An occasional use of vitamin K that can be lifesaving is the treatment of people who have taken too much of the anticoagulant Coumadin. People with strokes, heart attacks, thrombophlebitis, or pulmonary embolism or who are at risk of having problems related to abnormal blood clotting may receive this type of anticoagulant therapy. As I described previously, the coumarol medications reduce blood clotting by competing with vitamin K sites and reducing prothrombin formation. If bleeding problems occur in patients on Coumadin therapy, an injection of vitamin K may help correct it rapidly. Vitamin K is also used at times as a preservative in foods; it helps control fermentation. If vitamin K deficiency is suspected, it is usually wise to consume more foods high in this vitamin before using supplements.


Deficiency and toxicity: Toxicity rarely occurs from vitamin K from its natural sources—that is, from foods or from production by the intestinal bacteria—but toxic side effects are more likely from the synthetic vitamin K used in medical treatment. Natural vitamins K1 and K2 are easily stored or eliminated, whereas menadione, or K3, can build up in the blood and cause some toxicity. Hemolytic anemia, a reduction in red blood cells due to destruction, is a possible problem. This usually increases the bilirubin, one of the breakdown products of hemoglobin in the blood, more of a problem in infants, who have a harder time handling high levels of bilirubin. Symptoms of adult toxicity may include flushing, sweating, or a feeling of chest constriction; however, problems arising from vitamin K use are rare.


Deficiency of vitamin K is also uncommon. It is more likely with poor intestinal absorption, with low dietary intake or decreased production in the intestines, or when the liver is not able to use vitamin K (which may be caused by either a genetic condition or liver disease). Deficiency of vitamin K is also more common in sprue or celiac disease (intestinal malabsorption problems), in colitis, in ileitis, or after bowel surgery. I mentioned that for a few days the newborn baby is at risk of bleeding because of lack of vitamin K; vitamin K deficiency may also be a problem in the elderly, when the diet is poor or when antibiotic use or other factors decrease intestinal bacterial production.

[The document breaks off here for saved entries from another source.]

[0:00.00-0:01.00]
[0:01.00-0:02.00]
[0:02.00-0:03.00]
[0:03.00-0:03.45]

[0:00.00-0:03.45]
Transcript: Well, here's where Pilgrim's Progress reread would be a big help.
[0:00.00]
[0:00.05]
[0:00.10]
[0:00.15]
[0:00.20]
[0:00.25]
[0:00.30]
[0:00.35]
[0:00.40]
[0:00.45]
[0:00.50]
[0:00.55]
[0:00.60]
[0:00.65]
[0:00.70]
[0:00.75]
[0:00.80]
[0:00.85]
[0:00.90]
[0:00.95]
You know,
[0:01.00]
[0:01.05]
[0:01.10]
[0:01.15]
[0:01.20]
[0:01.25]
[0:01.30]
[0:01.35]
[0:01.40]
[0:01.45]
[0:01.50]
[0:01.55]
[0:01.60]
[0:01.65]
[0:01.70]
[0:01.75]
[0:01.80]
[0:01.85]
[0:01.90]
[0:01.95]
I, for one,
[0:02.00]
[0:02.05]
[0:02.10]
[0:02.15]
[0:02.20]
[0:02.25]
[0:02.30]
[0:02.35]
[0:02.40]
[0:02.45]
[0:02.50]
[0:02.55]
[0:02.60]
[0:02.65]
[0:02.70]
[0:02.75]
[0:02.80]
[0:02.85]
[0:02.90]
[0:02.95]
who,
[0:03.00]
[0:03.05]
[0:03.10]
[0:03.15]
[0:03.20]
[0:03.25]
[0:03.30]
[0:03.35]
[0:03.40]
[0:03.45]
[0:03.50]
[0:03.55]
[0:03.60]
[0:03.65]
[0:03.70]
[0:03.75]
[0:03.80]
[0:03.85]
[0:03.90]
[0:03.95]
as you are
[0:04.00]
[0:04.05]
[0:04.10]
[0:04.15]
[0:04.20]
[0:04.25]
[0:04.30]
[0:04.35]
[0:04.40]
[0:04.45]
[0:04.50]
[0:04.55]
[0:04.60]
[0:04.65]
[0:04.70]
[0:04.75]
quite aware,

The problems that may occur from vitamin K deficiency involve abnormal bleeding, as in nosebleeds and internal hemorrhage, which can be severe if it occurs in the brain or internal organs. Miscarriage may occur secondary to bleeding problems from vitamin K deficiency in pregnancy. Fortunately, this is uncommon.

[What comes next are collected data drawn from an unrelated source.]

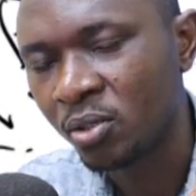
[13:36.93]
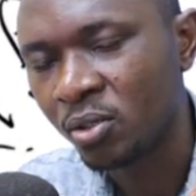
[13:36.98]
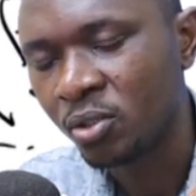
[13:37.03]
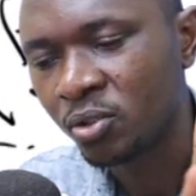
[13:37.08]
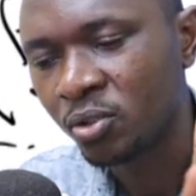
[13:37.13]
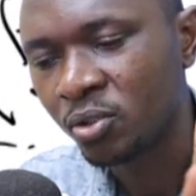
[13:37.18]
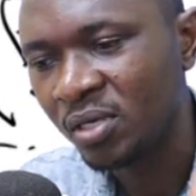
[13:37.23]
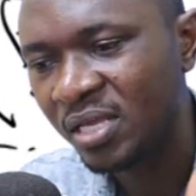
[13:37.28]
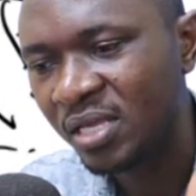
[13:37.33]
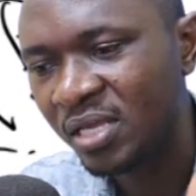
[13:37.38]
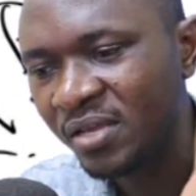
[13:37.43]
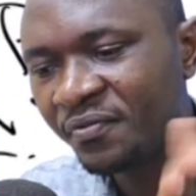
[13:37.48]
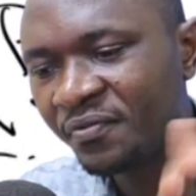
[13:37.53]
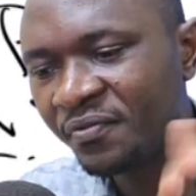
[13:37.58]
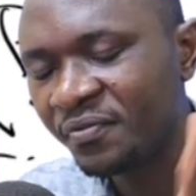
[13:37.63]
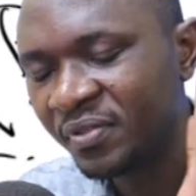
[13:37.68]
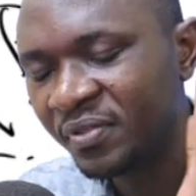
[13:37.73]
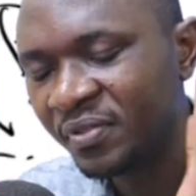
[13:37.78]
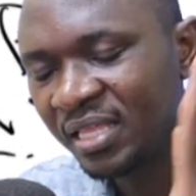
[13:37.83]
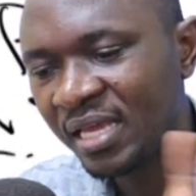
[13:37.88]
So
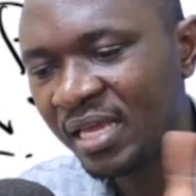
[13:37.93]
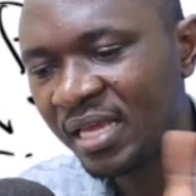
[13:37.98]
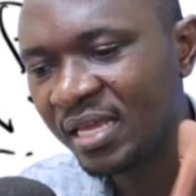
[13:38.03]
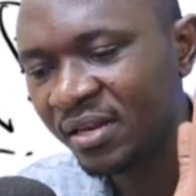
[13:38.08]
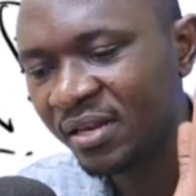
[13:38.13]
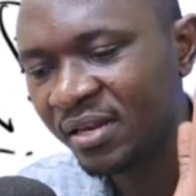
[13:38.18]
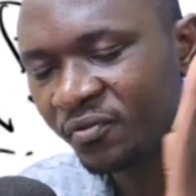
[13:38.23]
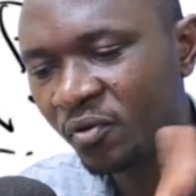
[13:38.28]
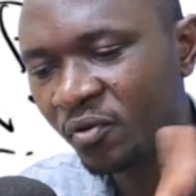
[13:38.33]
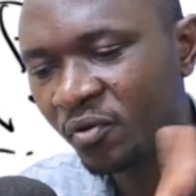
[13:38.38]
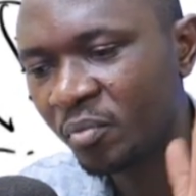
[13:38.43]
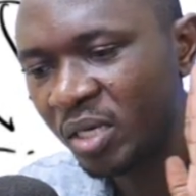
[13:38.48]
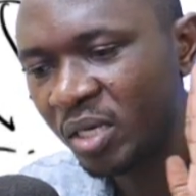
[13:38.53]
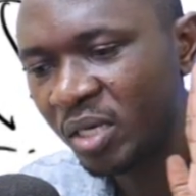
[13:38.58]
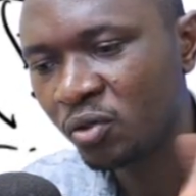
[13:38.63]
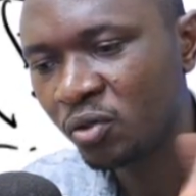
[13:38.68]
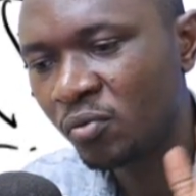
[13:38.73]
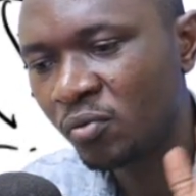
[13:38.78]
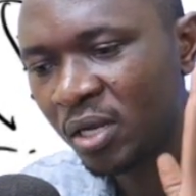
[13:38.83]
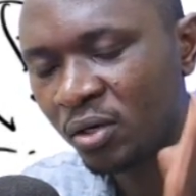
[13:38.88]
if the
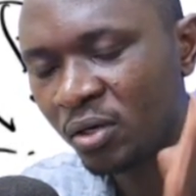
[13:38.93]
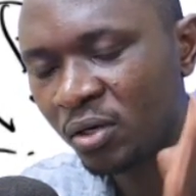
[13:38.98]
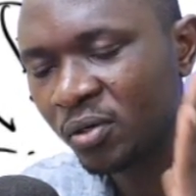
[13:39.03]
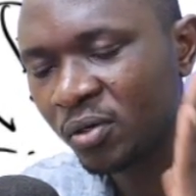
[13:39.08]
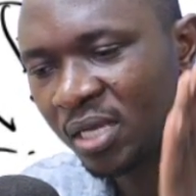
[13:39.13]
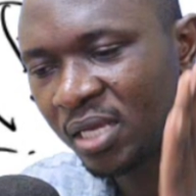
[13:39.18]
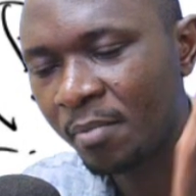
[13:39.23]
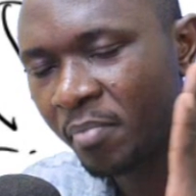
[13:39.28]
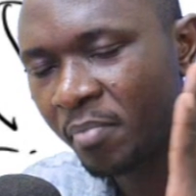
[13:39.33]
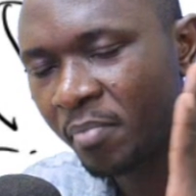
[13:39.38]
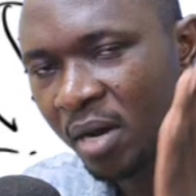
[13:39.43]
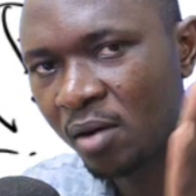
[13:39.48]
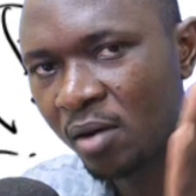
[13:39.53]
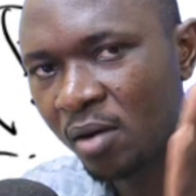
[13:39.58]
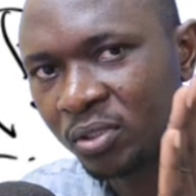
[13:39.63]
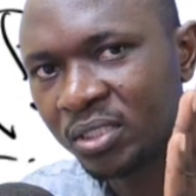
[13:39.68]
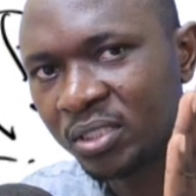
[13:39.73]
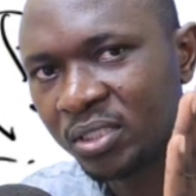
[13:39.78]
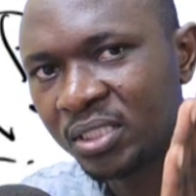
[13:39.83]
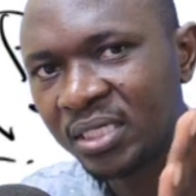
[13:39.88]
information we are talking
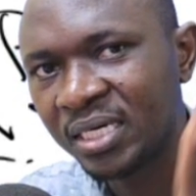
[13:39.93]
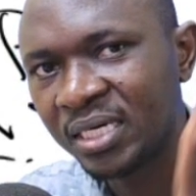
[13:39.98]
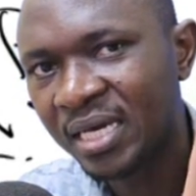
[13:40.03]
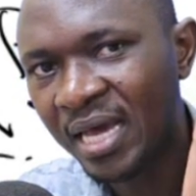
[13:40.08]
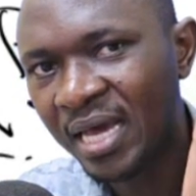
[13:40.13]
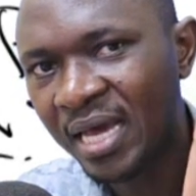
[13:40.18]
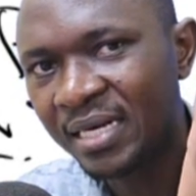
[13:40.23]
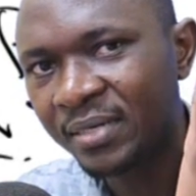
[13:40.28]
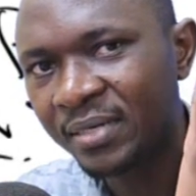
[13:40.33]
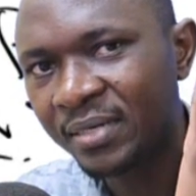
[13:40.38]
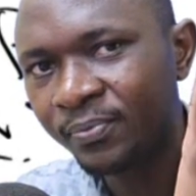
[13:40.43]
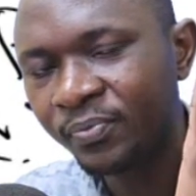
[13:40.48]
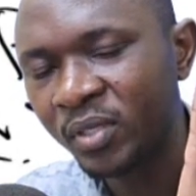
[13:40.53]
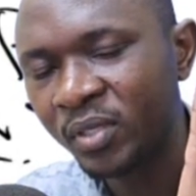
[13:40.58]
about can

Requirements: There is no official RDA for vitamin K (there may be one soon), as there is usually sufficient supply from foods and intestinal bacteria. An average diet will usually provide at least 75–150 mcg., which is the suggested minimum, though 300 mcg. daily may be optimal. Absorption may vary from person to person, estimated from 20–60 percent of intake. Overall, suggested needs are about 2 mcg. per kilogram (2.2 pounds) of body weight.


Newborns need about 1–5 mg. daily to prevent bleeding. Usually a 10 mg. injection is given at birth. Vitamin K is not available over the counter and must be given by prescription; for those who wish to consume more vitamin K, alfalfa tablets are a good source.